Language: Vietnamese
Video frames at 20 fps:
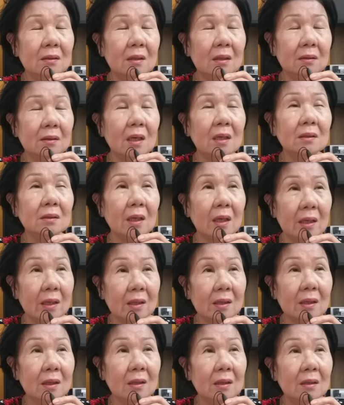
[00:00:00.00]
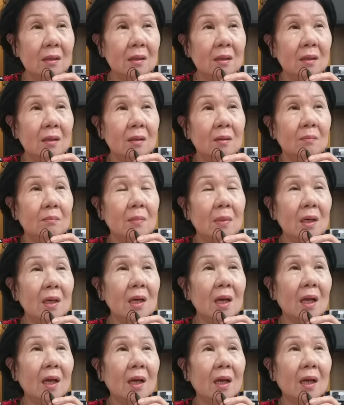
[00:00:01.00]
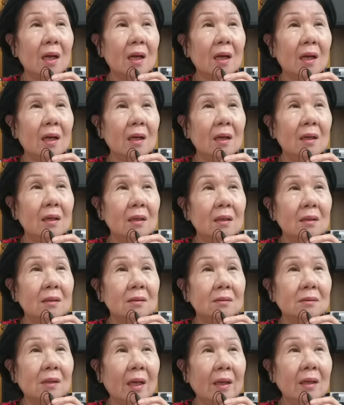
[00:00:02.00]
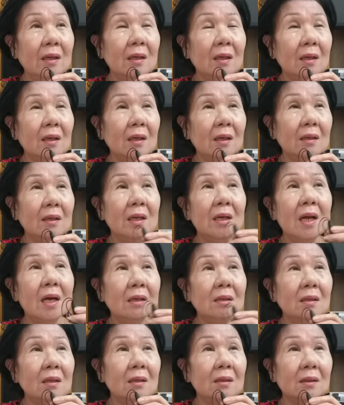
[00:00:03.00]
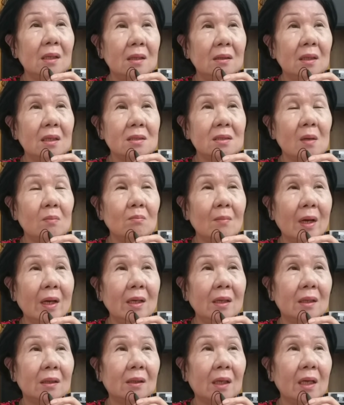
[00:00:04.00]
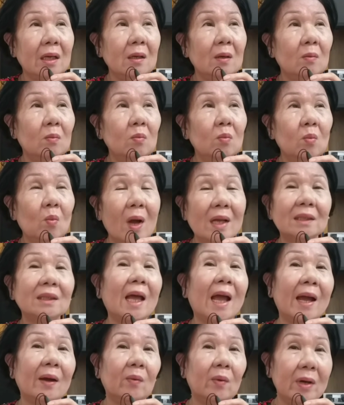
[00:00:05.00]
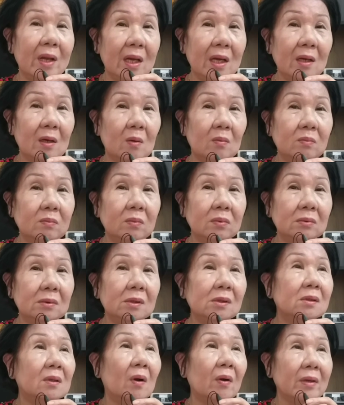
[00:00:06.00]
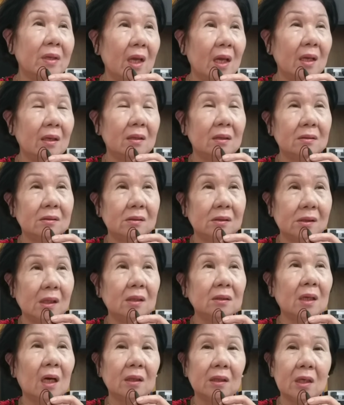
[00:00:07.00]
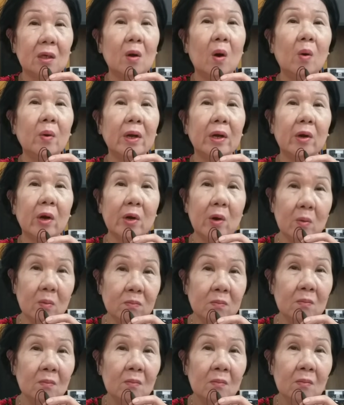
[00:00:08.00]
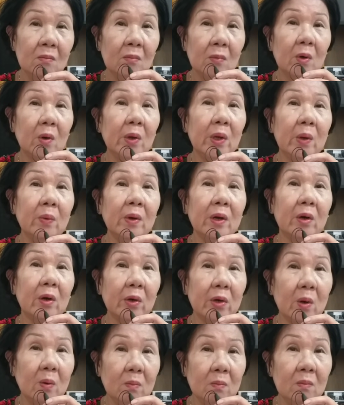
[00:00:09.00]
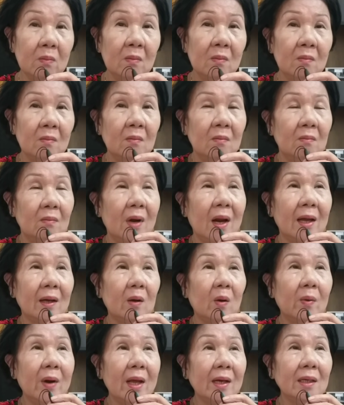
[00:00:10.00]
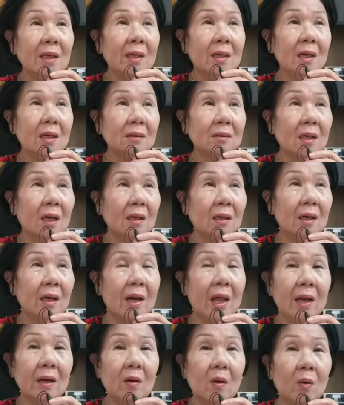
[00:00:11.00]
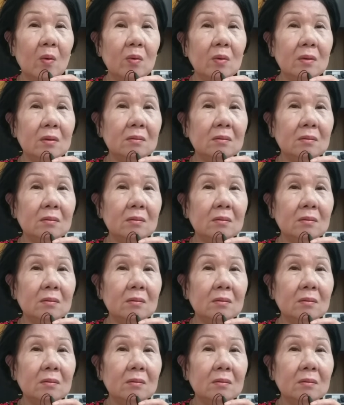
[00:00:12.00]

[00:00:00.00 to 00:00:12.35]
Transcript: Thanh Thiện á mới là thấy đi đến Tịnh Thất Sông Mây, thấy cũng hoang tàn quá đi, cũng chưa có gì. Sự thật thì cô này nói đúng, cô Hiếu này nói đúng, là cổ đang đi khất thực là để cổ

-=-=-=-=-

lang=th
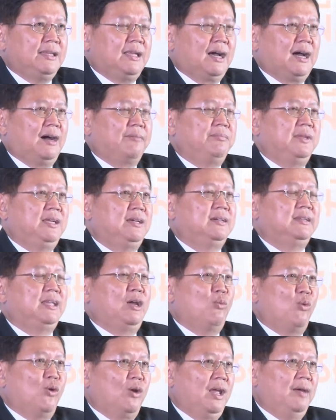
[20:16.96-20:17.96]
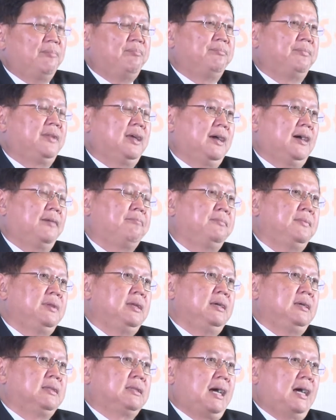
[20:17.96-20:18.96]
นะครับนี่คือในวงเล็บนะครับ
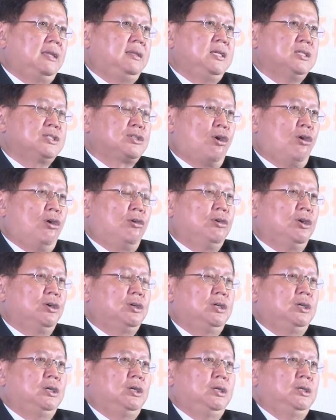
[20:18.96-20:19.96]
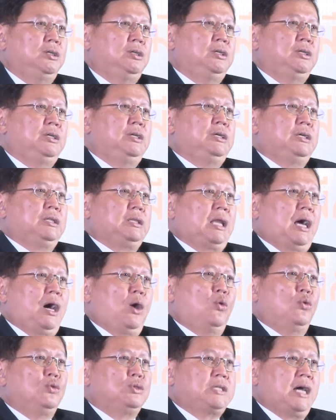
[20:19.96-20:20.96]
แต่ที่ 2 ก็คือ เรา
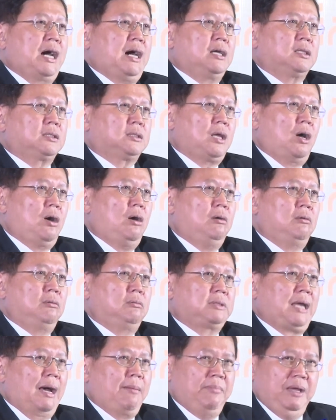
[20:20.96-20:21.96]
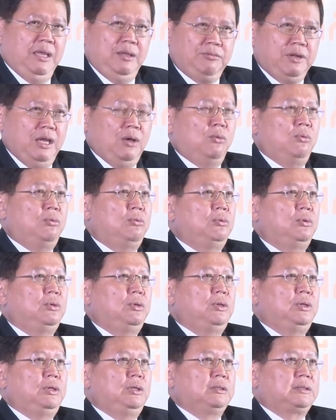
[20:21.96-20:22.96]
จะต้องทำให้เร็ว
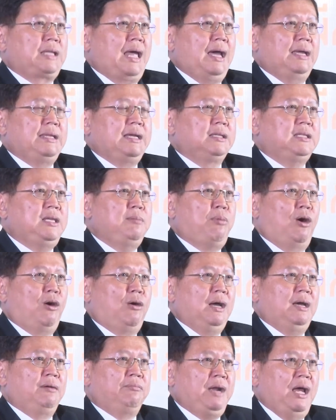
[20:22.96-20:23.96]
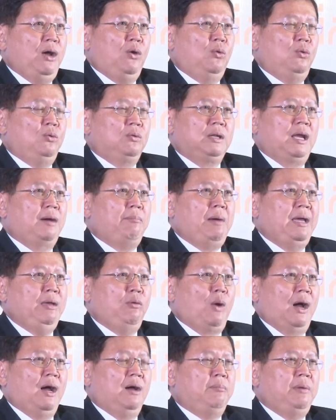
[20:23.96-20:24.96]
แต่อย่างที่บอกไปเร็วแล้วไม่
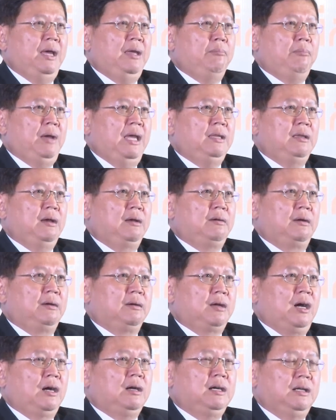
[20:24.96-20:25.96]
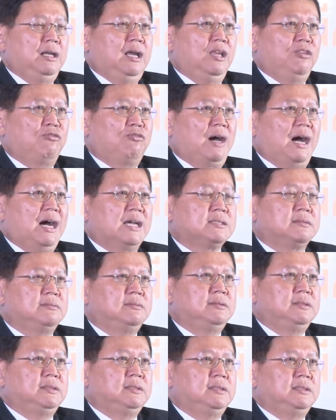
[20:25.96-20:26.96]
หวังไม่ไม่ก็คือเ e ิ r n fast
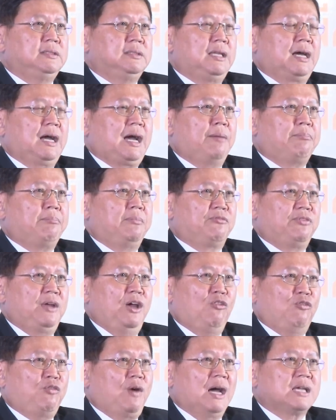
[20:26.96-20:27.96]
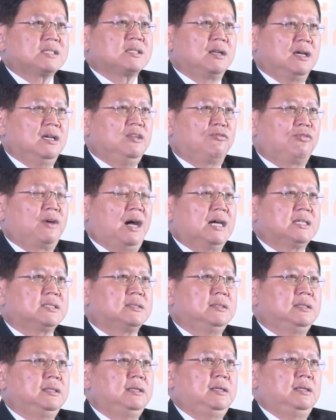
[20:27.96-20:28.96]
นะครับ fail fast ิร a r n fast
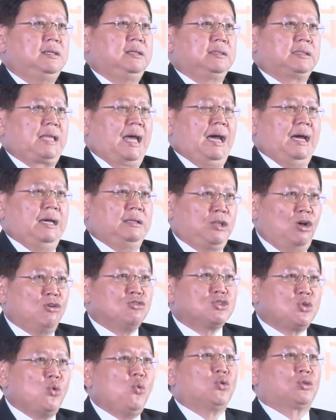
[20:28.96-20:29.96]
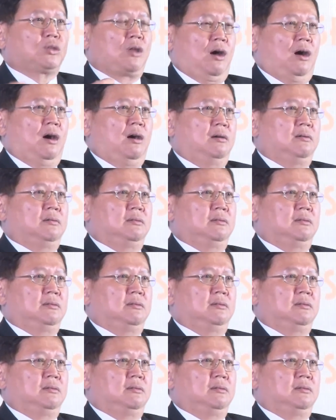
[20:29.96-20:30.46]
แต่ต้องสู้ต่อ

-=-=-=-=-

TRY IT
If a picture sits between the line containing "Language: Vietnamese" and the line containing "[00:00:00.00 to 00:00:12.35]", leave it out, and return the lines of that range above exactly, both ends included.

EXERCISE SOLUTION
Language: Vietnamese
Video frames at 20 fps:
[00:00:00.00]
[00:00:01.00]
[00:00:02.00]
[00:00:03.00]
[00:00:04.00]
[00:00:05.00]
[00:00:06.00]
[00:00:07.00]
[00:00:08.00]
[00:00:09.00]
[00:00:10.00]
[00:00:11.00]
[00:00:12.00]

[00:00:00.00 to 00:00:12.35]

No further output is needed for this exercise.